[Stored data]

________

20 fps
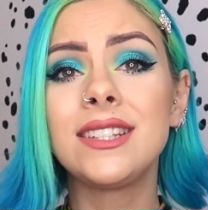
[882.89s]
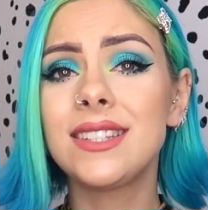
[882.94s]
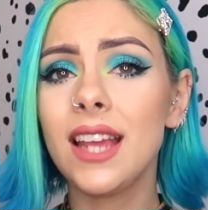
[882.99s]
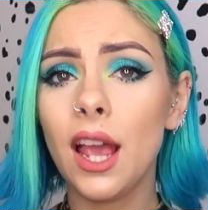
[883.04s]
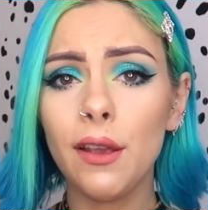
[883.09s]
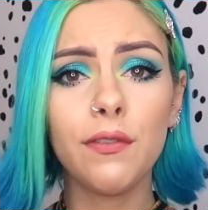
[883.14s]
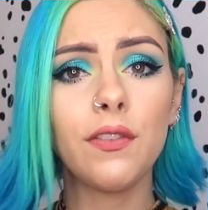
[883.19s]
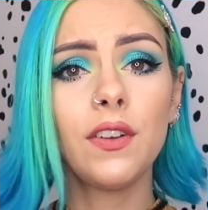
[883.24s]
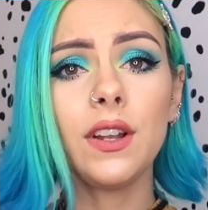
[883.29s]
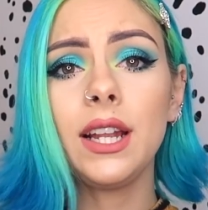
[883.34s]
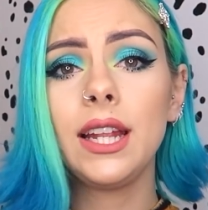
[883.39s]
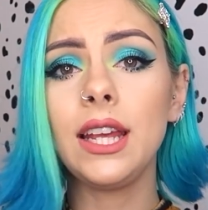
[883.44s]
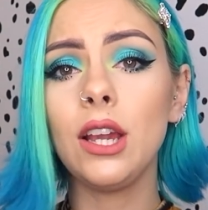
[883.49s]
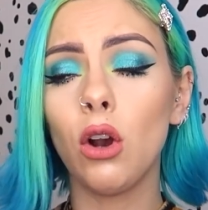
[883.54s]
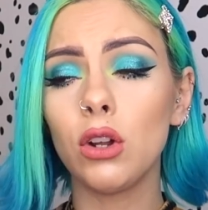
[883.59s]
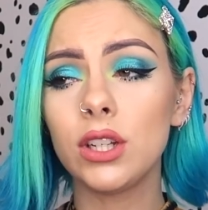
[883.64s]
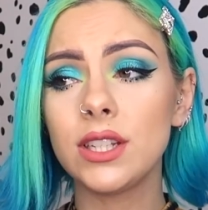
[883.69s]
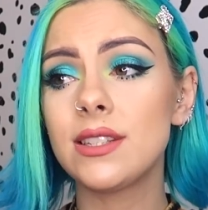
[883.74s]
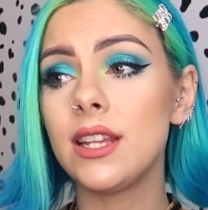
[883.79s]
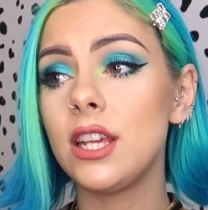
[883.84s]
Definitely,
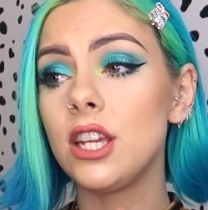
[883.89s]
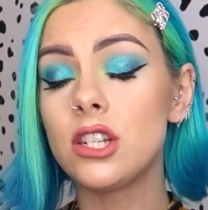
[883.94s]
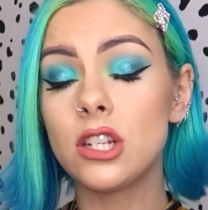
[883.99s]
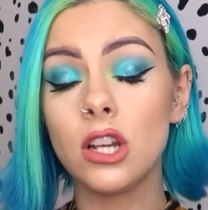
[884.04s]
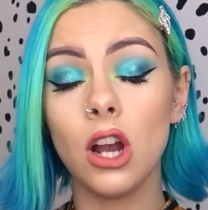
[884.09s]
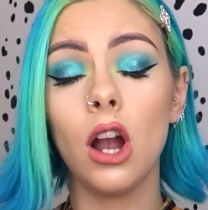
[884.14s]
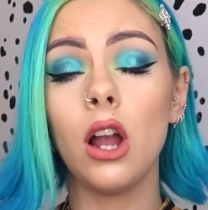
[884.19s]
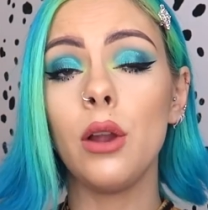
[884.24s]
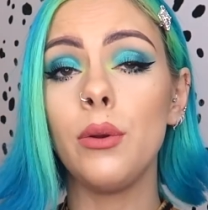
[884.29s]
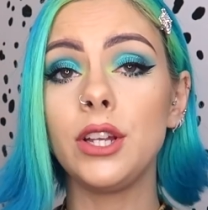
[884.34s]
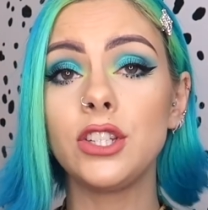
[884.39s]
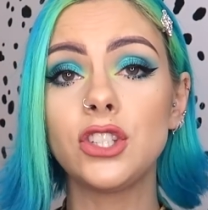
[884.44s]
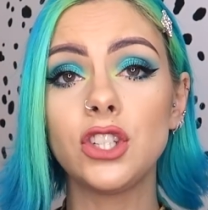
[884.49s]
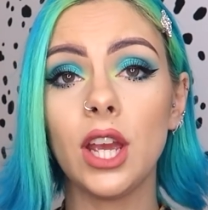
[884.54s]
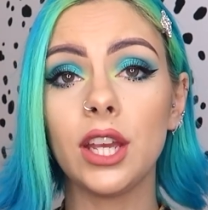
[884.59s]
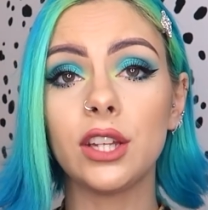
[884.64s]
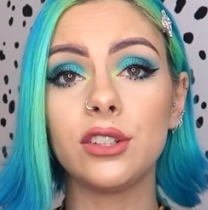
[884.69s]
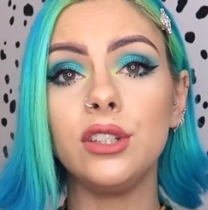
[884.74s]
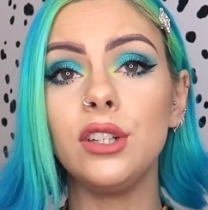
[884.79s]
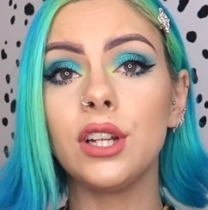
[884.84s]
honestly, go and
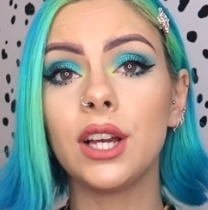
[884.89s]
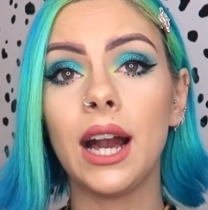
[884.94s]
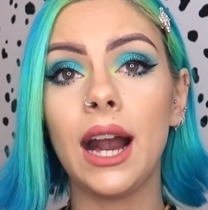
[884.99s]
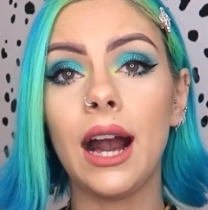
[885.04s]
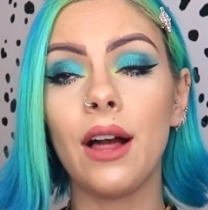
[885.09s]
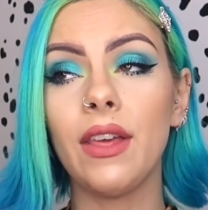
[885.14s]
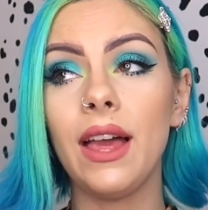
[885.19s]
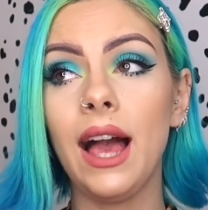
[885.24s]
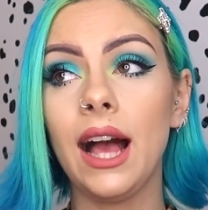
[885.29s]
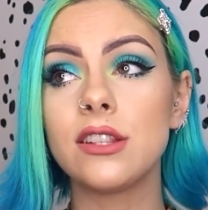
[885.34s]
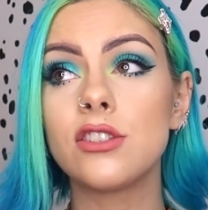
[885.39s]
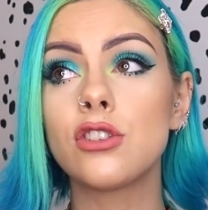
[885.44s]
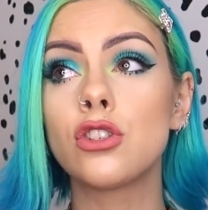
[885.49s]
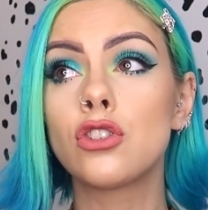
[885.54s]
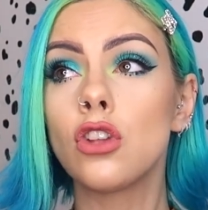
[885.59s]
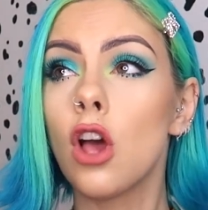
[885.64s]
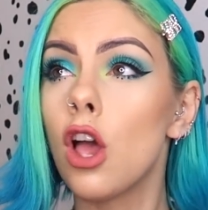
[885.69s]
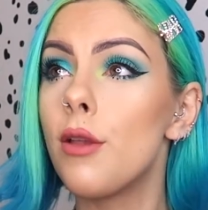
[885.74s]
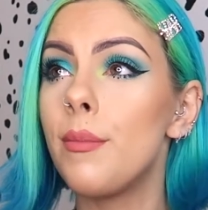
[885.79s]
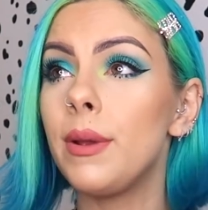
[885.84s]
check New Look out. They had
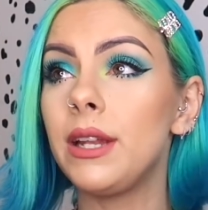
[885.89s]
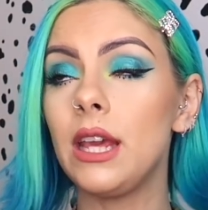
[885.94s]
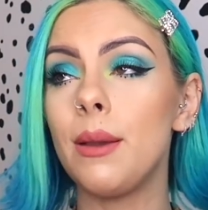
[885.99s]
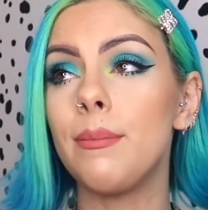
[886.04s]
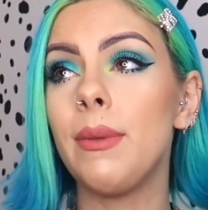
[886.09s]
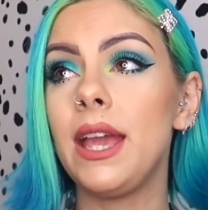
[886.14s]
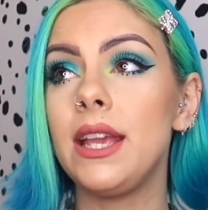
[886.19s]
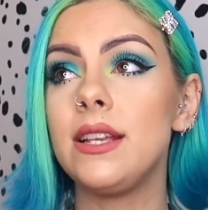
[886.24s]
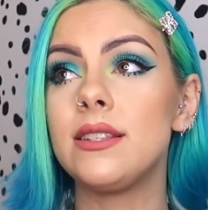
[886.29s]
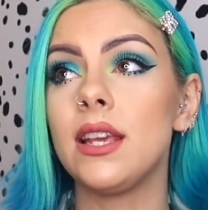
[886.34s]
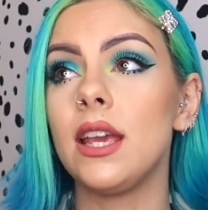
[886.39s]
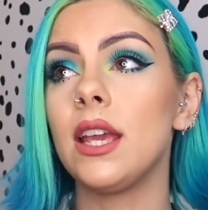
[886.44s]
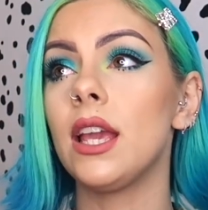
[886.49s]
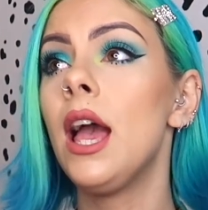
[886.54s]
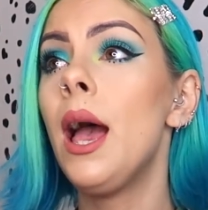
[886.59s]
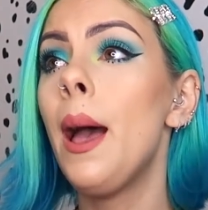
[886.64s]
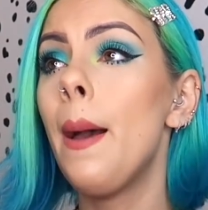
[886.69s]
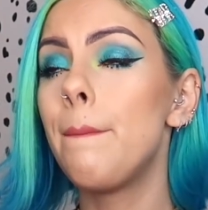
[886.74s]
so many amazing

________

PROMPT
When you retype the records, keep every word exactly as written and exclude the pictures.

SOLUTION TO THE EXERCISE
20 fps
[882.89s]
[882.94s]
[882.99s]
[883.04s]
[883.09s]
[883.14s]
[883.19s]
[883.24s]
[883.29s]
[883.34s]
[883.39s]
[883.44s]
[883.49s]
[883.54s]
[883.59s]
[883.64s]
[883.69s]
[883.74s]
[883.79s]
[883.84s]
Definitely,
[883.89s]
[883.94s]
[883.99s]
[884.04s]
[884.09s]
[884.14s]
[884.19s]
[884.24s]
[884.29s]
[884.34s]
[884.39s]
[884.44s]
[884.49s]
[884.54s]
[884.59s]
[884.64s]
[884.69s]
[884.74s]
[884.79s]
[884.84s]
honestly, go and
[884.89s]
[884.94s]
[884.99s]
[885.04s]
[885.09s]
[885.14s]
[885.19s]
[885.24s]
[885.29s]
[885.34s]
[885.39s]
[885.44s]
[885.49s]
[885.54s]
[885.59s]
[885.64s]
[885.69s]
[885.74s]
[885.79s]
[885.84s]
check New Look out. They had
[885.89s]
[885.94s]
[885.99s]
[886.04s]
[886.09s]
[886.14s]
[886.19s]
[886.24s]
[886.29s]
[886.34s]
[886.39s]
[886.44s]
[886.49s]
[886.54s]
[886.59s]
[886.64s]
[886.69s]
[886.74s]
so many amazing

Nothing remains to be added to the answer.